I finally saw “Hamilton” at the Kennedy Center. Yes, it was a road show, where the singers cheated on the high notes and the very pretty fellow who played the title role kept blending into the scenery. Oh, but the actor who played Aaron Burr made me believe the show was named after him! A fine production viewed from a fine seat on the first balcony.

The night before, I was at a different theatre, seeing an old favorite: “The Pirates of Penzance.” It, too, was a touring production from a pair of Chicago theatre companies – The Hypocrites and The House Theatre.

It was fabulous. To quote from the aforementioned show, “Pirates” “blew us all away.”

The reason: the decision to put the audience at the heart of the action.
The experience began the minute you walked through the theatre door. Every cast member was onstage, singing not Gilbert & Sullivan, but beachy standards like “Sloop John B” and “Margaritaville.” A tiki bar was located on one side of the stage and remained open for business throughout the entire show. A batch of beachballs were flying overhead – audience members batting them at actors, musicians, and each other. I thought I was at a Dodger game.

The audience – an equal mix of senior citizens, 20-somethings, and parents with dozens of very small children – was invited to take a seat onstage.

Oh, sure, some of us fuddy duddies sat on chairs safely away from the action, but most of the audience was happy to plop down on painted wooden benches and ice chests and kiddie wading pools that filled the stage. They were instructed that whenever the action moved to the exact space where they were seated, they’d be politely tapped on the shoulder.

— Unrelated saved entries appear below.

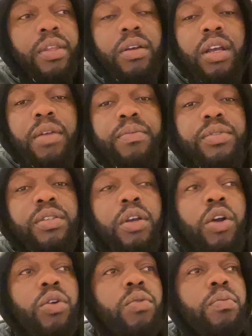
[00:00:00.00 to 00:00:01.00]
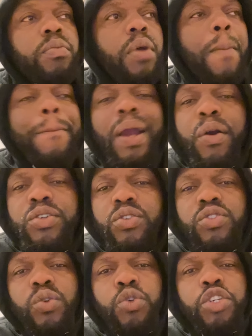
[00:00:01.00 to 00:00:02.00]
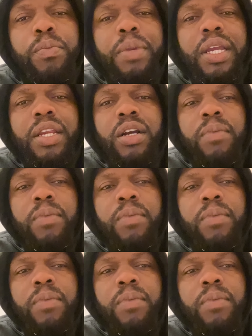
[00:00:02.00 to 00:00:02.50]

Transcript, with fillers: um, embarrassed on social media.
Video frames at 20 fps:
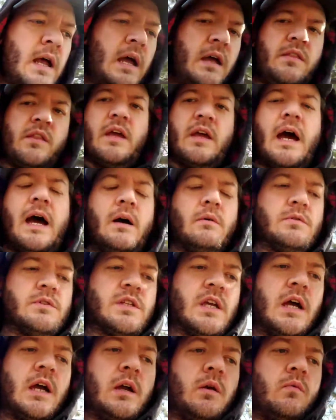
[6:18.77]
And the guy
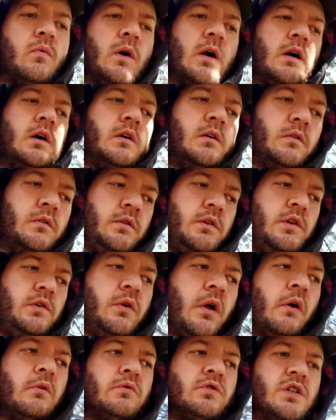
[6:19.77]
was like, well, you
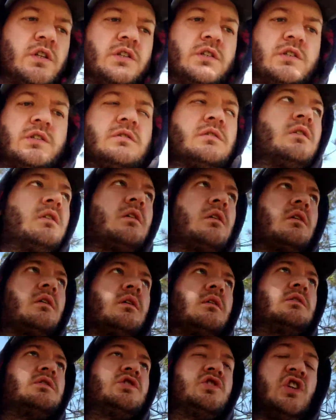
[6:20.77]
don't just
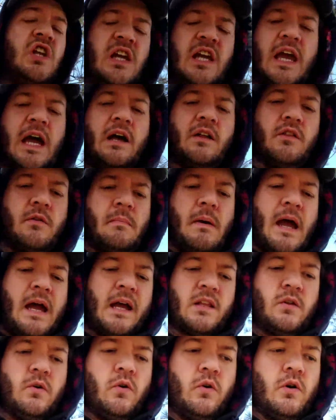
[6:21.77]
sneak out the
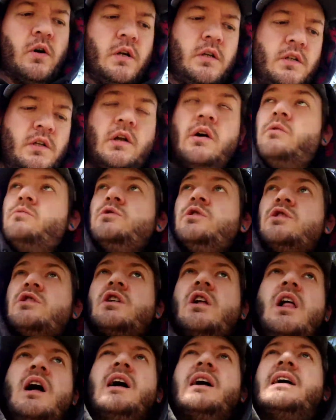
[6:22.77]
back door and you don't just
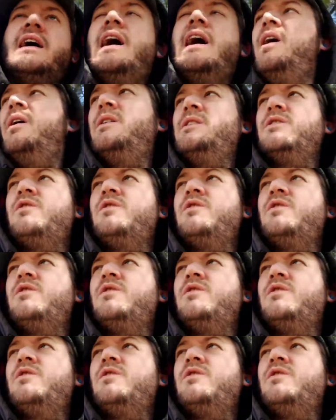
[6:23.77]
clock out.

This was their invitation to get out of the way. Fast. At times, it looked like a giant game of musical chairs as grownups and kids scrambled to find another seat.

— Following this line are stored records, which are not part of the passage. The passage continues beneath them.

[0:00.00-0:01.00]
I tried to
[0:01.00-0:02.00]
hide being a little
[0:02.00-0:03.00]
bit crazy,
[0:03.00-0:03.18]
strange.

Several members of the audience were recruited to actively participate in the play by holding up the Union Jack or the skull and crossbones of a pirates’ flag. Each was printed on giant beach towels. Parasols were handed out to young ladies who dutifully twirled them this way and that, trying to keep up with the cast member.

The smallest of kids congregated atop the lifeguard station at stage center. It was a magnet for them. Rather than making them scoot, the actors acknowledged their presence. The Pirate King and Frederic would declare that they were entirely alone – and then roll their eyes at the 3 year olds who surrounded them. The rest of the audience was delighted – when they weren’t scared half out of their wits that one of those toddlers would fall off the platform.

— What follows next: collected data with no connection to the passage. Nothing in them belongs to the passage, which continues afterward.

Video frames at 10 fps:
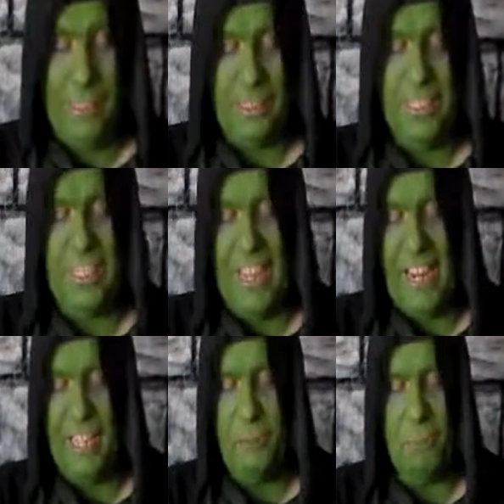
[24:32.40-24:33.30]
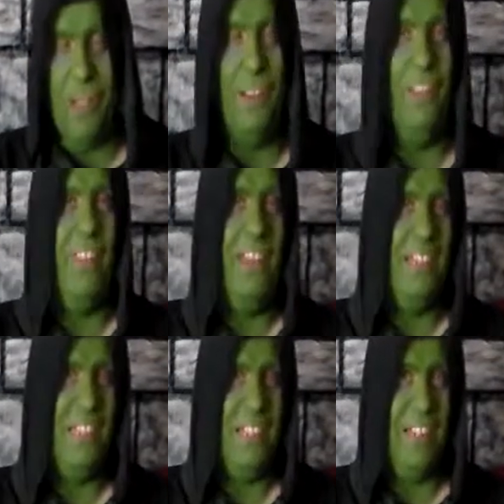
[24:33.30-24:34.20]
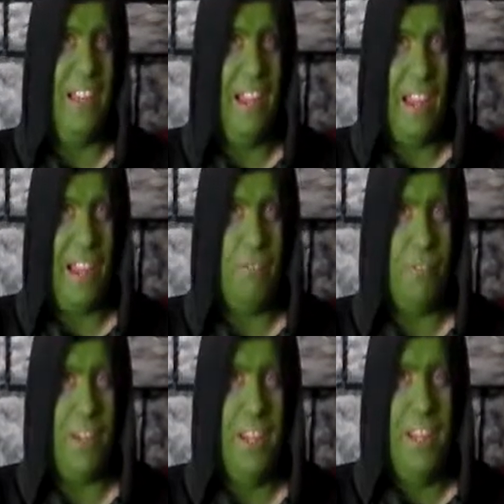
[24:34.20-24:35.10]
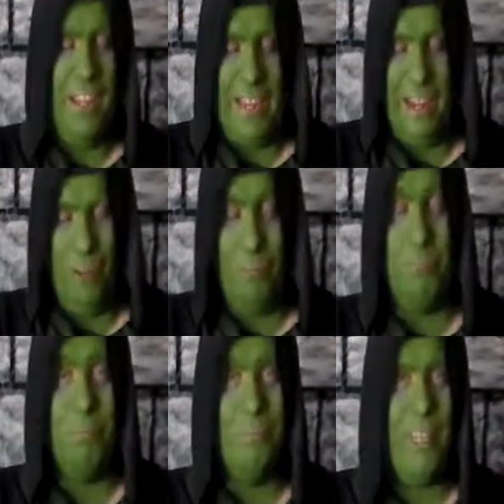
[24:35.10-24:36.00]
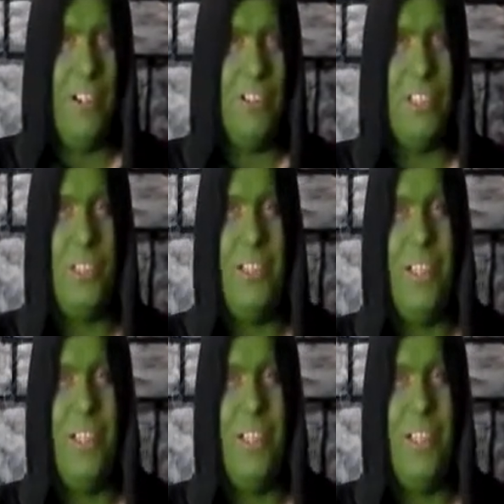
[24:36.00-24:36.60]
little stage blood they did have. Now, here's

The evening was amazing. The energy bounced off the walls.
What a pity when those youngest of audience members discover that all theatre isn’t like this.

Which makes me ask: why not?

Playwriting can feel like such a selfish act. Yes, we have “important stories” that we believe must be shared with the world. But they are our stories. We hope they will resonate with the world in some way, and sometimes they do. (A young man told me that seeing my war crimes play “A Patch of Earth” was the reason he became an attorney specializing in international law.) But usually, it’s a bunch of people sitting in the dark watching a bunch of actors pretending to be imaginary people we made up.

I’ve been thinking hard the past week about the role of the audience in theatre and what I can do as a playwright to make the theatrical experience more about US and less about ME.

I have no immediate solutions, but just asking the question is a start. So I’ll also ask it of you: is it our responsibility as playwrights to also consider the audience? How can we bring them into the theatrical experience? Do we want to? Does the audience want to? How does that change the work?

The mission statement of The Hypocrites is to “re-introduce communal connection into contemporary theater by embracing the desire of all people to bond with each other, especially while experiencing the same event.” The House Theatre wants to “explore connections between Community and Storytelling through a unique theatrical experience.” What’s my mission statement as a playwright?

Which brings me back to “Hamilton.”

Most of the Kennedy Center audience was as familiar with the lyrics of Lin-Manuel Miranda as the actors onstage. Here and there, you could hear someone two seats over whisper, “teach ‘em how to say goodbye, say goodbye” or “never gonna be satisfied.” We all wanted to sing along. It was a show that did speak to us personally and we wanted to be part of it.

But we were at the Kennedy Center, not a black box theatre in rural Maryland. We knew that if we broke into song, a gray-haired, red-coated usher would find us and take us away.

Now that I’ve seen this production of “Pirates,” I’m never going to be satisfied to sit quietly in the dark.

 

Playwright Kitty Felde is also host of the award-winning Book Club for Kids podcast. Her play about the LA Riots “Western & 96th” will be workshopped this September at DC’s Spooky Action Theater and its New Works in Action series.

3 thoughts on “Consider the Audience by Kitty Felde

  1. Wonderful article. Isn’t it the story and universality of the work that brings the audience in? I saw Hamilton too! Last week in NY. It was fantastic! “The Room Where It Happens” – Burr was well written and well played in NY as well. I am still singing that song.